- **Your assignment**
Reproduce the records that follow in full, excluding any picture they contain.

[Entries taken from a collection]
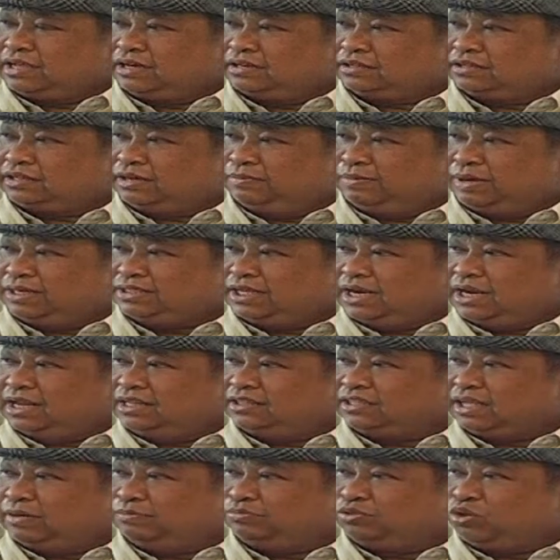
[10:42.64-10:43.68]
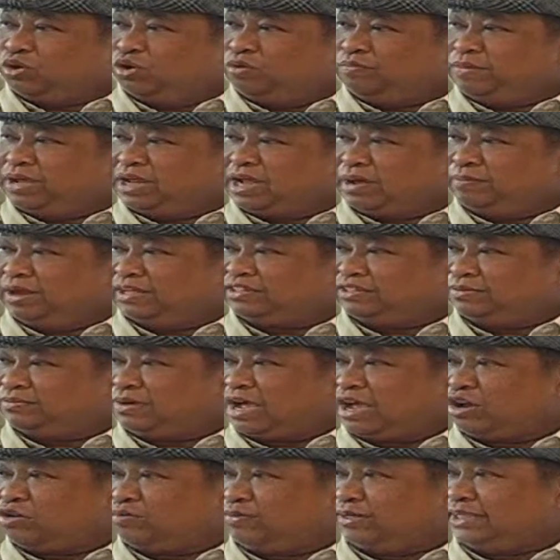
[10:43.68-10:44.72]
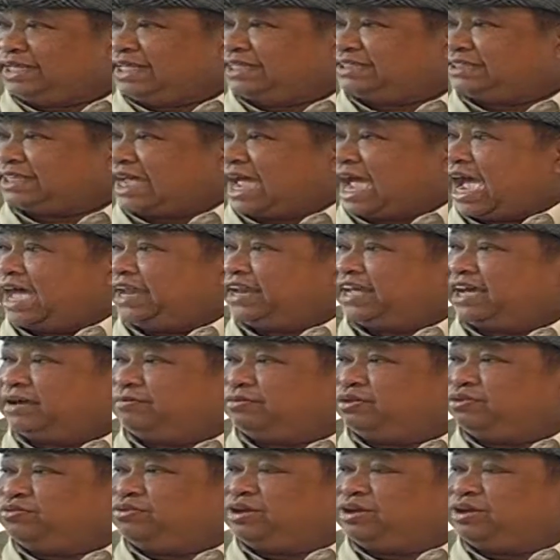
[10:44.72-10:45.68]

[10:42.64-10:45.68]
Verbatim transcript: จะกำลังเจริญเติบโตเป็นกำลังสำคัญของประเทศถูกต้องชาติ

- **Expected answer**
[10:42.64-10:43.68]
[10:43.68-10:44.72]
[10:44.72-10:45.68]

[10:42.64-10:45.68]
Verbatim transcript: จะกำลังเจริญเติบโตเป็นกำลังสำคัญของประเทศถูกต้องชาติ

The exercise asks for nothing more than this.